Wednesday, September 05, 2012

Grave Robbers



Emily Dickinson with her friend Kate Turner. Amherst College Archives and Special Collections. See the article, with reasons for thinking the recently-surfaced daguerreotype authentic, here.



I have a double response to Dickinson: on the one hand admiration and empathy – admiration because she is probably the best American poet I have read, and empathy because I feel myself at a similar emotional & intellectual stand at this stage of my life, stymied in every generous endeavor – but on the other hand dismay: she is the most death-centered poet I have ever read. Keats, for all his self-indulgent “half in love with easeful death” turns, doesn't really want to die. Dickinson really does: she deliberately writes her way into the grave.

Or so it seems to me, at this moment of reading. I am no romantic: I don't believe in the redemptive power of poetry, or in its immortality. Clearly many people feel that Dickinson was somehow justified and translated by her posthumous fame. I feel, quite the contrary, that snuffling about in the private papers of an unhappy dead woman calls our own justification into question, and translates us into something like grave-robbers. Where is it written that being a great poet means you have no right to privacy? When we meet Dickinson, in the heaven she resolutely disbelieved in, will we be able to look her in the eye?
And Life is over there -
Behind the Shelf

The Sexton keep the key to -
Putting up
Our life - His porcelain -
Like a Cup -

Discarded of the Housewife -
Quaint - or Broke -

6 comments:

Anne said...

I wonder whether she might have wanted people to mess about in her papers. It's always difficult to know about a person as peculiar as she was. Perhaps she wanted to be noticed in death if not in life. Just a thought.

Dale said...

Yes, you may well be right! I don't really know much about her -- I've just started a biography. But I don't know how much anyone really knows :-)

marly youmans said...

It will be interesting to see what you think after the biography. Whose?

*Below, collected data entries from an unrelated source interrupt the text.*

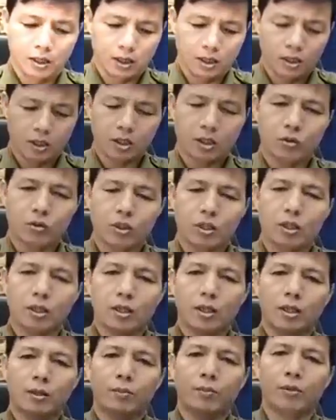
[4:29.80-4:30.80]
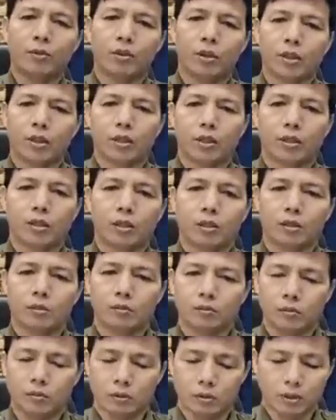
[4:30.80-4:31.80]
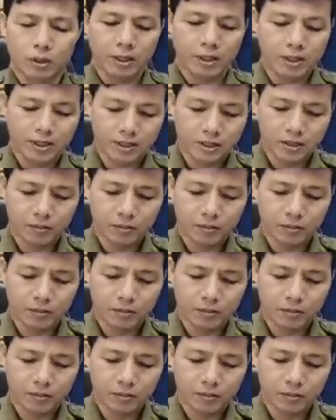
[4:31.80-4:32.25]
क्योंकि यह बहुत डेंजरस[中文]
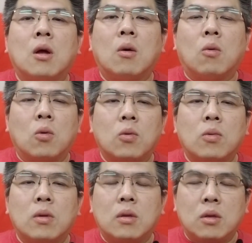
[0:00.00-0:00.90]
我
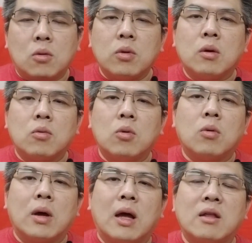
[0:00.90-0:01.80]
都有
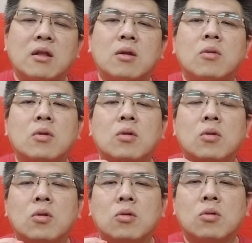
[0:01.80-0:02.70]
用，还是
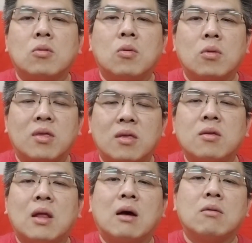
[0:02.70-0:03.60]
说我知
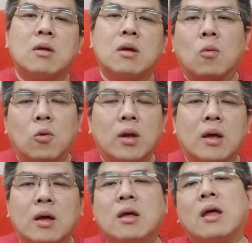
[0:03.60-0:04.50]
道的。我也
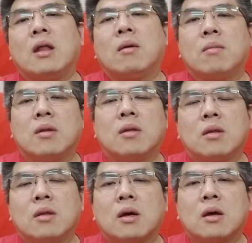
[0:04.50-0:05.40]
可以给你们
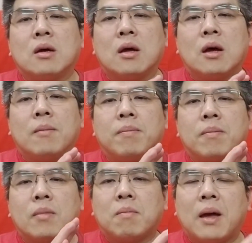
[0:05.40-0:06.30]
那个啊、
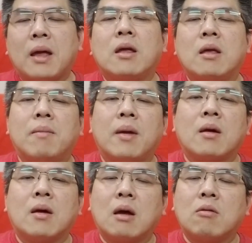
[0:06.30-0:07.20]
呃、拍个影
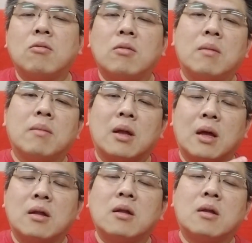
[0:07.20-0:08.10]
片告诉你们还
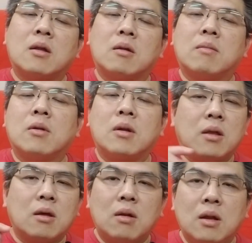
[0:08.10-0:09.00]
是什么，你
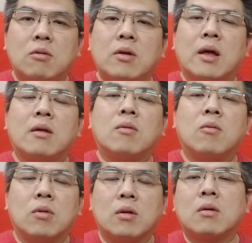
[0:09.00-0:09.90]
只要留言
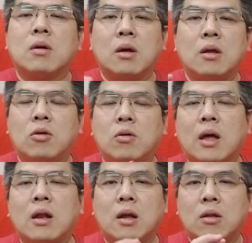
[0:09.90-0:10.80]
我就可以去
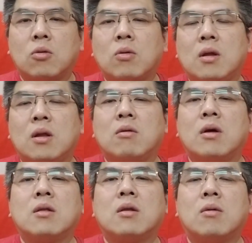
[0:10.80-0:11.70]
看。很多人留
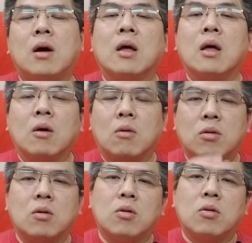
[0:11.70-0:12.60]
言的话，我
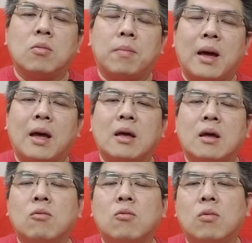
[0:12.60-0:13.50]
就会去拍一个
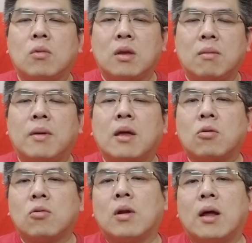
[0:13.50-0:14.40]
影片
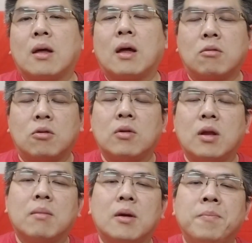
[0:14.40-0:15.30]
出来告诉你们。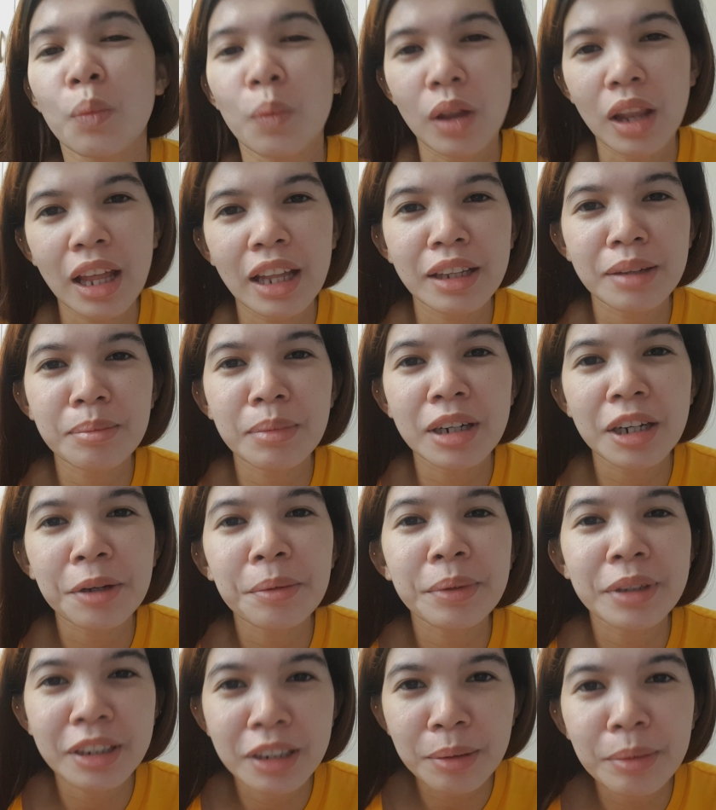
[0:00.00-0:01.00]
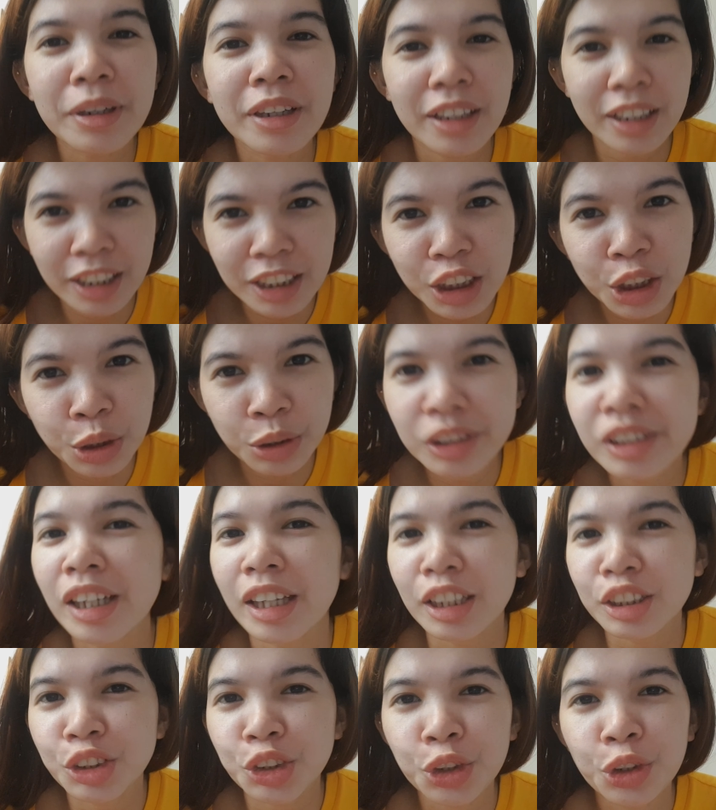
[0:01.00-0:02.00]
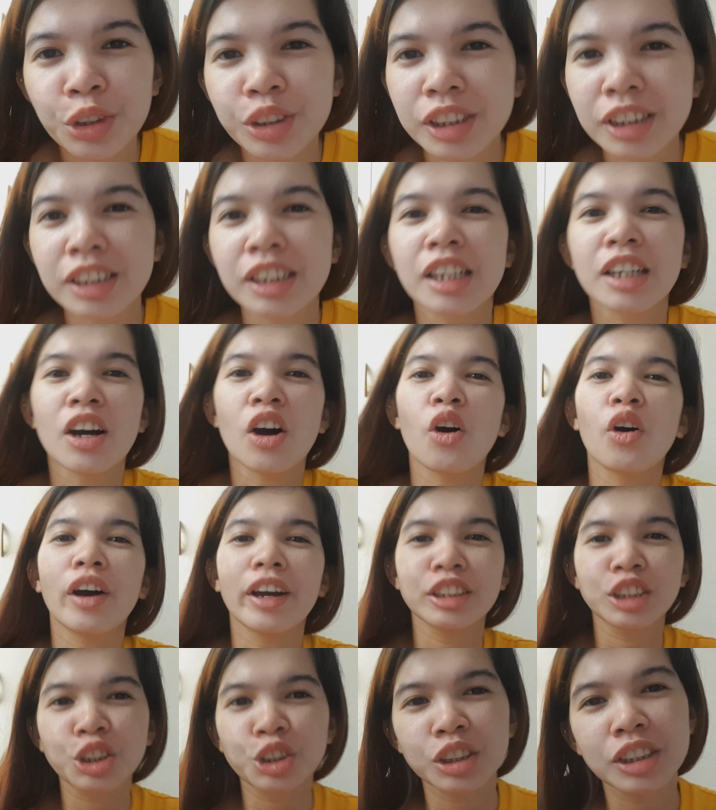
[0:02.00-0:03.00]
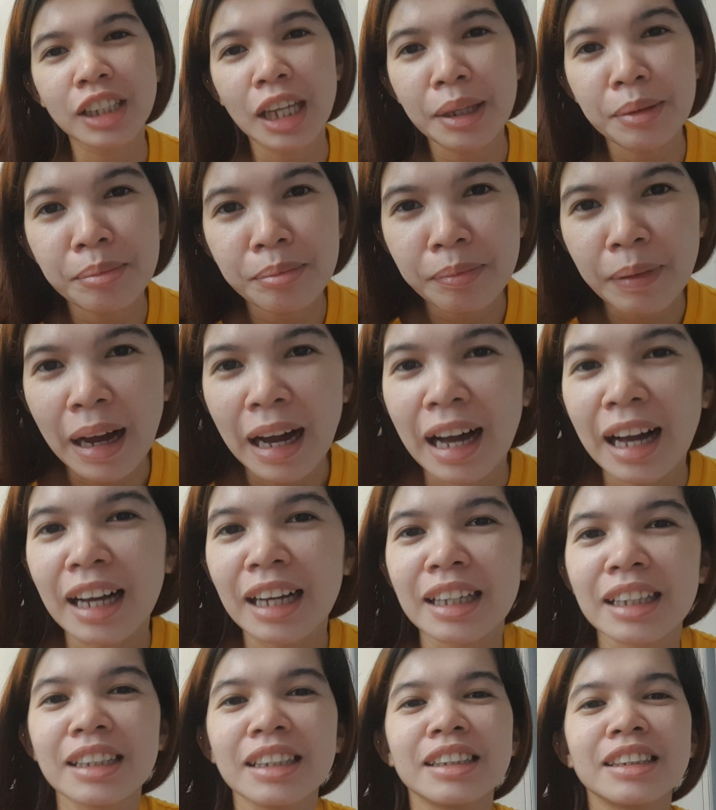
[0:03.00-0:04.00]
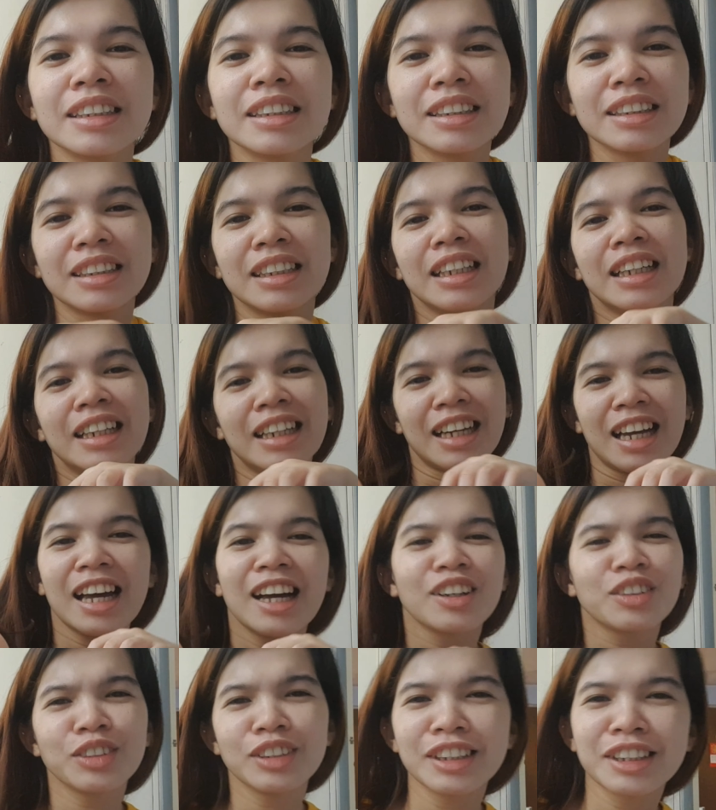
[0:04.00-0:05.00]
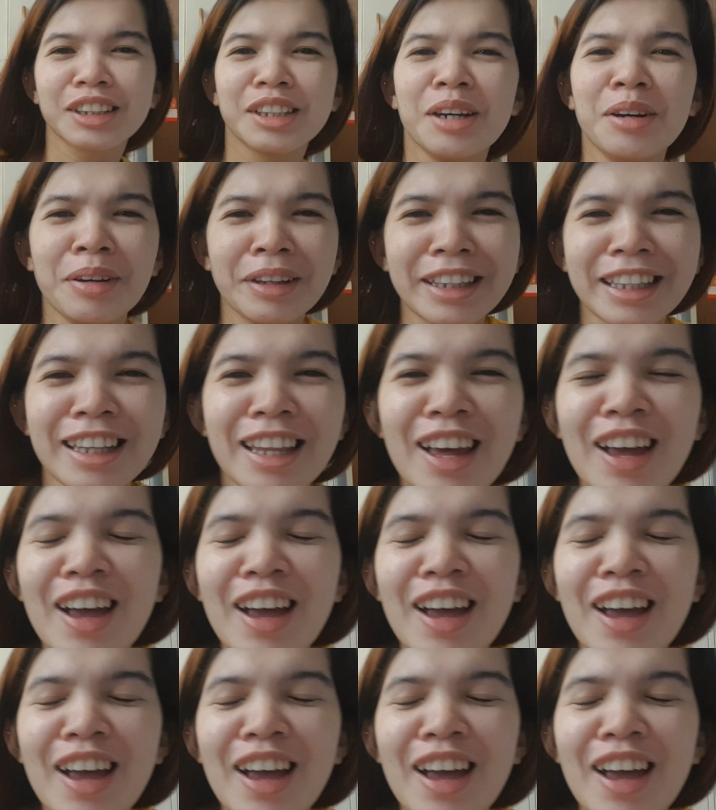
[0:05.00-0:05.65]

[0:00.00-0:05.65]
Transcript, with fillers: Wala na maraming maraming itches, itches, itchesan pa. Ang kulit naman.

I do have some thoughts, which may or may not be helpful.

A borrowed thought:
“On subjects of which we know nothing, or should I say Beings--we both believe and disbelieve a hundred times an Hour—which keeps Believing nimble.”
--Emily Herself

Another thought:
Emily Dickinson is a Modern, and she plays with the clash between belief and disbelief.

And yet another:
What triggers a poem and brings it into being may express only a part of a poet's life.

Also:
She had an unusual life, but it was not so unusual as we think. Sophia Peabody before Hawthorne or Elizabeth Barrett before Browning lived lives that were quite parallel, and so did many other women who the times and the condition of women urged into home solitude and invalidism.

It's like the way people keep declaring that famous historical figures were gay just because they slept in the same bed together at home or on a journey, as people routinely did before the warmth and wealth of the 20th century. Sometimes a bed is just a bed. (And sometimes it isn't just a bed, of course!)

So I do think one has to take into consideration the times and the culture, neither of which are our own. The past is definitely another country.

Dale said...

:-) All points well taken, Marly! The Biography is rather old -- Sewall's. It had a deceptive 1994 in the call number, but when I got it home from the library I found that it was 1974, so it's missing a whole generation's worth of scholarship. Which these days, for a figure like Dickinson, must be immense. Do you have one to recommend?

Marly Youmans said...

Actually I believe the Sewall is still very well regarded by Dickinson devotees!

I guess the thing to do would be to read Sewall and then do an update on the critical view of her with Habegger's "My Wars are Laid Away in Books."

I hardly ever read biography, though I liked it as a child. My favorite way of looking at her would be to read her letters. They are also quite "slanted," but vivid.

Anonymous said...

Never thought of it that way, but you're right. Keats writes from life, and Dickinson writes from death.